“Phase 2” of the Anti-Money Laundering and Counter Financing of Terrorism (AML/CFT) Act 2009 is now in full swing. Industries affected by this recent change have likely had to ‘learn on the job’ as they work through the complexities of Customer Due Diligence and other requirements under this new regime. One thing likely not yet encountered is an Audit, but this requirement is fast approaching. Section 59 of the act requires an appropriately qualified independent audit firm to carry out your audit and it is important that this is submitted on time (every 2 years).


Be wary of seeking the services of some providers who may not be appropriately qualified, or who offer a quick tick-box approach. The regulators have confirmed that they will be cracking down on sub-par Audit reports and keeping track of who these people are. It really is a get what you pay for scenario. Your company may run the risk of not identifying key issues and have the regulator ask you to re-perform the audit, adding additional time and costs to your company’s compliance budget. Or worse still found to be non-compliant incurring large fines and reputation damage.

Why should I care about the quality of my Audit?

There are many advantages to selecting an appropriately qualified independent audit firm to conduct your AML audit. These include;

  • Appropriately identifying weakness within in a timely manner.
  • Providing robust recommendations on areas of weakness, non-compliance or over compliance.
  • Working in a collaborative manner, I.e. keeping key stakeholders involved throughout the process.
  • Receiving a quality value-add end product/report.

Ultimately, a quality Audit can be a beneficial process which helps you improve business practices and processes.

What is the general scope of an Audit report?

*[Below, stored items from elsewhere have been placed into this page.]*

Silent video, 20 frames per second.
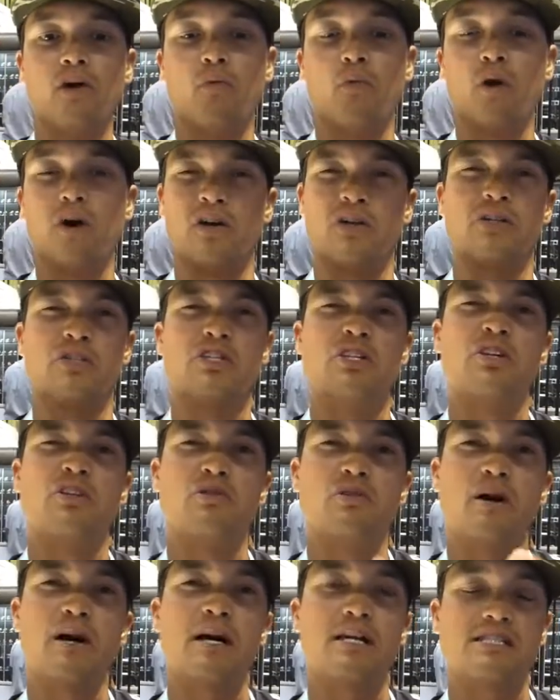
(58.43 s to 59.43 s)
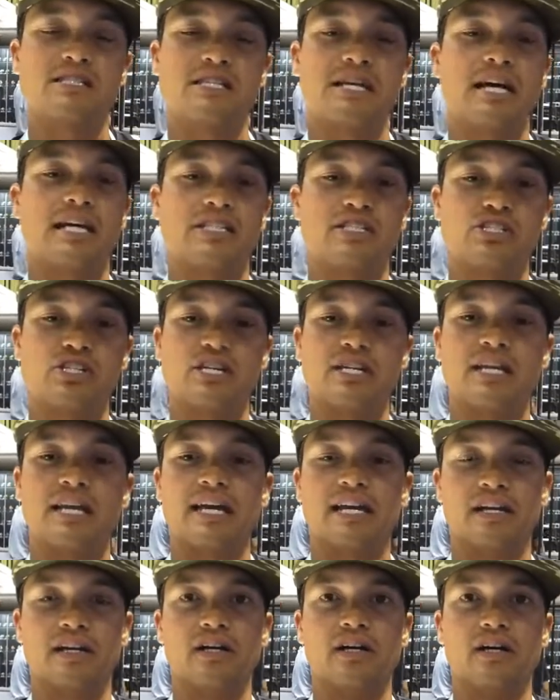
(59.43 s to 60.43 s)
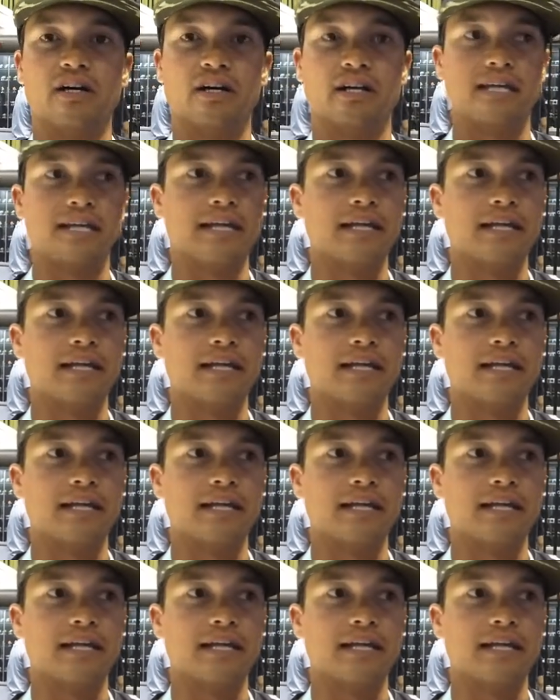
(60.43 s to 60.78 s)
one or two aught size jig headed hook.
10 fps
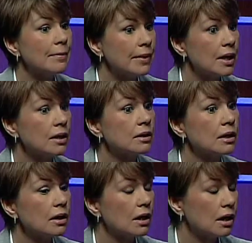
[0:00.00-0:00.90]
I mean
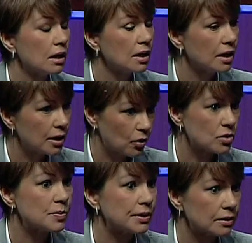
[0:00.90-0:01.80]
the
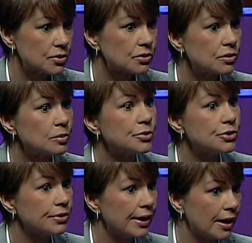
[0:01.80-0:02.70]
hospitalist group
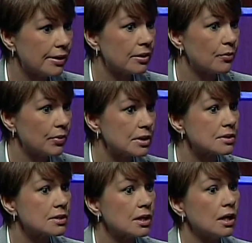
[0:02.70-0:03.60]
together with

  • Whether the risk assessment is adequate and identifies any Money Laundering / Financing of Terrorism faced by the entity.
  • Whether the AML programme addresses the risks adequately and provides key information to senior management to evaluate and make changes.
  • Whether the entities programme can identify suspicious activity and report it under AML requirements.
  • Whether staff have been adequately vetted and receive on-going training.
  • Whether any previously identified deficiencies have been remediated.

The audit report should include a description of the methodology of the audit, as well as a list of findings and recommendations.

Choose a qualified independent AML auditor

Choosing a qualified and reputable AML audit firm gives you peace of mind that your AML framework is doing what it should be doing. If it’s not, a quality auditor will work with you to identify areas which may need adjusting in a constructive/collaborative manner. This way you can sleep easy knowing you are on top of your responsibilities and get back to what you do best. Make sure your auditor is focused on working with you to ensure minimal business interruption with maximum value add.